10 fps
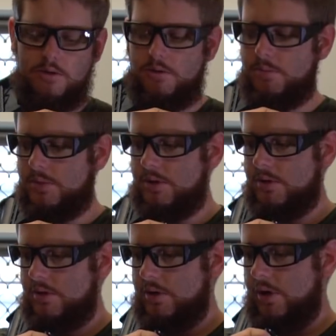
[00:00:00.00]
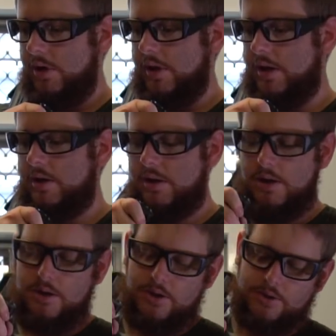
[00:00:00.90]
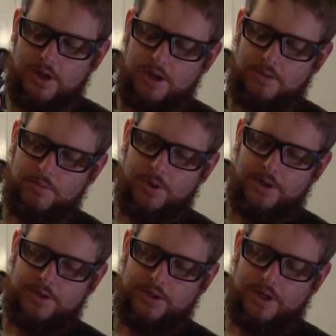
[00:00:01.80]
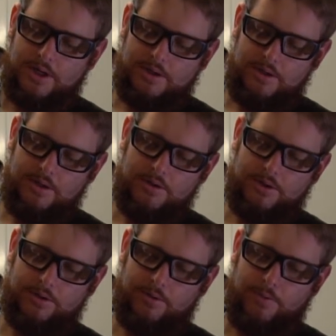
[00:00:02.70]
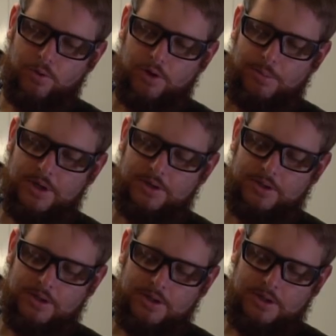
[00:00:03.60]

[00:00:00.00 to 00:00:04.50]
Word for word: I'll go like that, just there where this uh, nice little fore grip is,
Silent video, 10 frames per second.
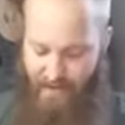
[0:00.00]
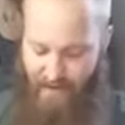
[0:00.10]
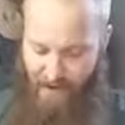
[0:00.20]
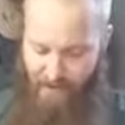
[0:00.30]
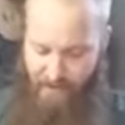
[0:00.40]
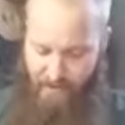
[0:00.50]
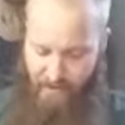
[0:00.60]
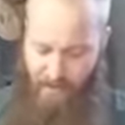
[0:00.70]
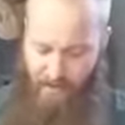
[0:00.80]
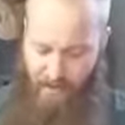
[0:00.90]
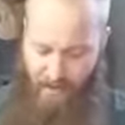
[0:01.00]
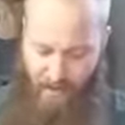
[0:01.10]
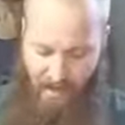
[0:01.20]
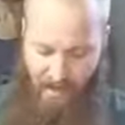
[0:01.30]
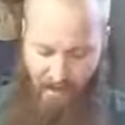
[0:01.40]
character.
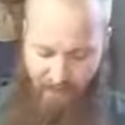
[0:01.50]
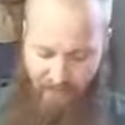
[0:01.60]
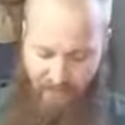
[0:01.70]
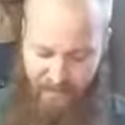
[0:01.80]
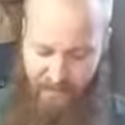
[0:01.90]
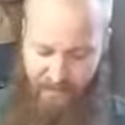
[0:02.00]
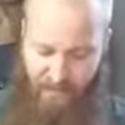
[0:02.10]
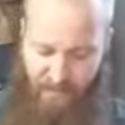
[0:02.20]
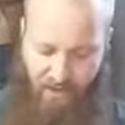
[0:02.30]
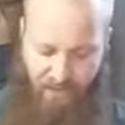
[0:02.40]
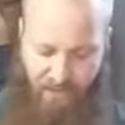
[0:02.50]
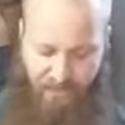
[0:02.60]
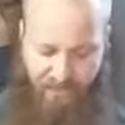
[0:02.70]
You know,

◇ ◇ ◇

__DIRECTIONS FOR THIS TASK__. For each entry above, write it out again exactly but leave out any picture.

__SOLUTION TO THIS EXERCISE__.
10 fps
[00:00:00.00]
[00:00:00.90]
[00:00:01.80]
[00:00:02.70]
[00:00:03.60]

[00:00:00.00 to 00:00:04.50]
Word for word: I'll go like that, just there where this uh, nice little fore grip is,
Silent video, 10 frames per second.
[0:00.00]
[0:00.10]
[0:00.20]
[0:00.30]
[0:00.40]
[0:00.50]
[0:00.60]
[0:00.70]
[0:00.80]
[0:00.90]
[0:01.00]
[0:01.10]
[0:01.20]
[0:01.30]
[0:01.40]
character.
[0:01.50]
[0:01.60]
[0:01.70]
[0:01.80]
[0:01.90]
[0:02.00]
[0:02.10]
[0:02.20]
[0:02.30]
[0:02.40]
[0:02.50]
[0:02.60]
[0:02.70]
You know,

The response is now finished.